### Work task
Could you repeat the records below exactly, leaving out any pictures?

### Excerpted records
-------------------------

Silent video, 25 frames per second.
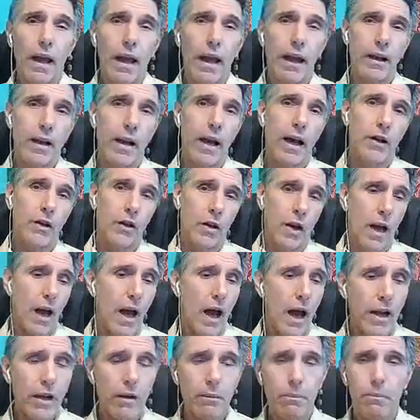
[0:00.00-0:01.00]
and under
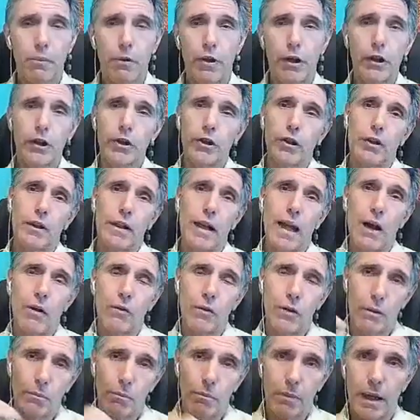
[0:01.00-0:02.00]
higher pressure, now
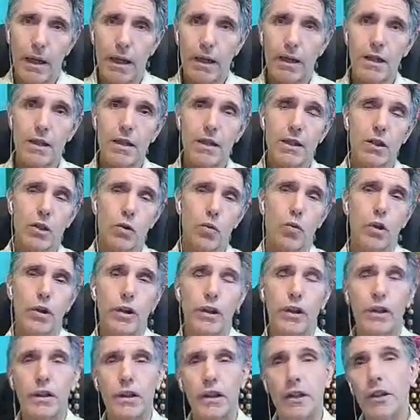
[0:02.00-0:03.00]
the blood is
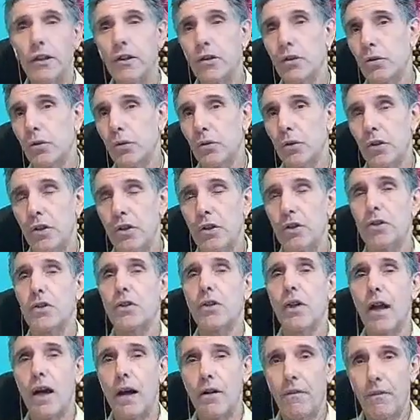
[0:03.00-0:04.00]
squirted into
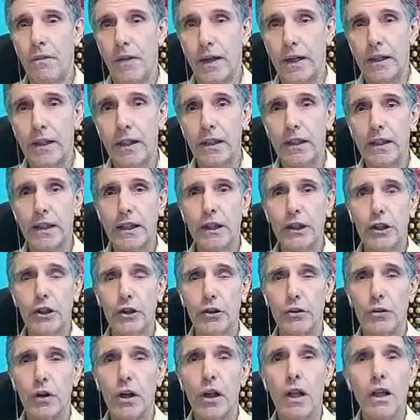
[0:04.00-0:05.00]
this affected
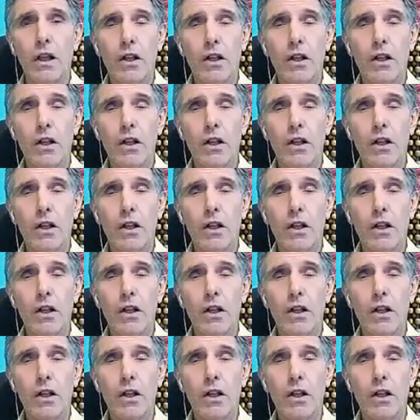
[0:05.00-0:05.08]
tissue.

-------------------------

### Result
Silent video, 25 frames per second.
[0:00.00-0:01.00]
and under
[0:01.00-0:02.00]
higher pressure, now
[0:02.00-0:03.00]
the blood is
[0:03.00-0:04.00]
squirted into
[0:04.00-0:05.00]
this affected
[0:05.00-0:05.08]
tissue.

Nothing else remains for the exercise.